There seems to be a misconception that CrossFit causes back injuries. That CrossFit is the cause of a myriad of injuries, and that you cannot come into our gym if you have even a little bit of pain in your joints.
Working in the same building as a chiropractor, we see our fair share of back injuries. I can assure you that most people seeing the chiropractor injured themselves doing something completely unrelated to CrossFit, but I digress.
So the question is, can you do CrossFit if you have some sort of back pain or injury. The answer is yes, but it may not look like a group class. **If you have been told not to do exercise by your doctor, please clear it with him first before you start any exercise program**
Strengthening your back is one of the best ways to alleviate back pain and prevent future pain and injury.
Many of the movements that we do in CrossFit are exceptionally good at developing strength through the back. Take for example the deadlift. While we use the old adage, “lift with your legs not with your back,” the deadlift most certainly trains the back. The force required to maintain a rigid spine throughout the lift and extend the hips to lock out trains and develops many back muscles such as the erector spinae.
We can also modify movements to target the back even more.

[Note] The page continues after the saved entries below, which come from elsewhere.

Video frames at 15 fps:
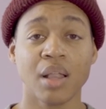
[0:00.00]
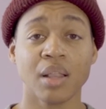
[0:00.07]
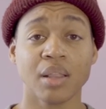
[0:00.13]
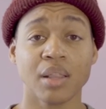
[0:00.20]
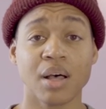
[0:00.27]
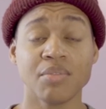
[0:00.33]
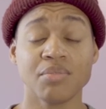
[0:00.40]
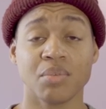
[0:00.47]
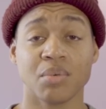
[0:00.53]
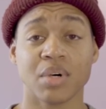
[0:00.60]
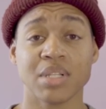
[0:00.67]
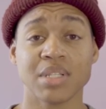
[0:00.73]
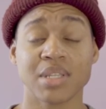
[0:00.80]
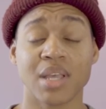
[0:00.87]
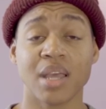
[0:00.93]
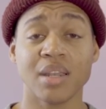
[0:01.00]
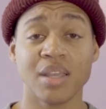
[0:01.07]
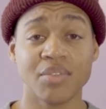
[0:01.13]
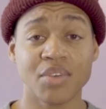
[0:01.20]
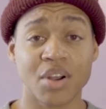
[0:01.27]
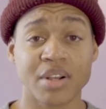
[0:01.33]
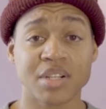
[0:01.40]
loved ones, and
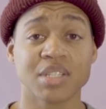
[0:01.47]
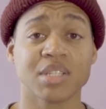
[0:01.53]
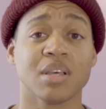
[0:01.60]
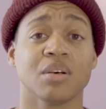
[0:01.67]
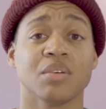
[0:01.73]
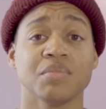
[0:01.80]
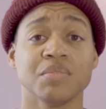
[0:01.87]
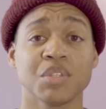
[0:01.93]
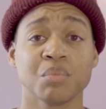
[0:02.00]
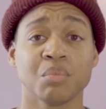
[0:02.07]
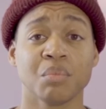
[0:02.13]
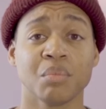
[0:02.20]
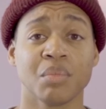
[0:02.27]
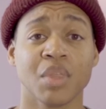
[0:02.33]
even ourselves.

Movements like the RDL and the Good Morning, when executed with adequate time under tension, will strengthen the back. Basically any movement where we are forced to resist weight from pulling us forward is going to help create a strong back.
However, all of these movements must be done intentionally with a focus on proper technique and bracing of the spine. If we add weight, speed, or intensity without addressing proper technique we can set ourselves up for injury.
If you are working through a current back injury, we can take load off of the spine by using dumbbells instead of barbells for squatting movements, minimizing the compressive force on the spine. The training goal should be to work through as much pain free as we can, strengthening the muscles of the back while minimizing pain.
Davis’s Law states that a body’s soft tissues adapt to the stresses that are put upon it. If we consistently refrain from training the back, we are setting ourselves up for future failure. We need to stress and strain the muscles of the back in order to force change and strengthen our body’s ability to stave off future injury.
Ultimately, CrossFit can be directed to work around back troubles and work to prevent future back injury. We must be mindful of weight and intensity, especially when first starting. But as you are able to maintain proper form and positioning, CrossFit can create a strong back free from injury.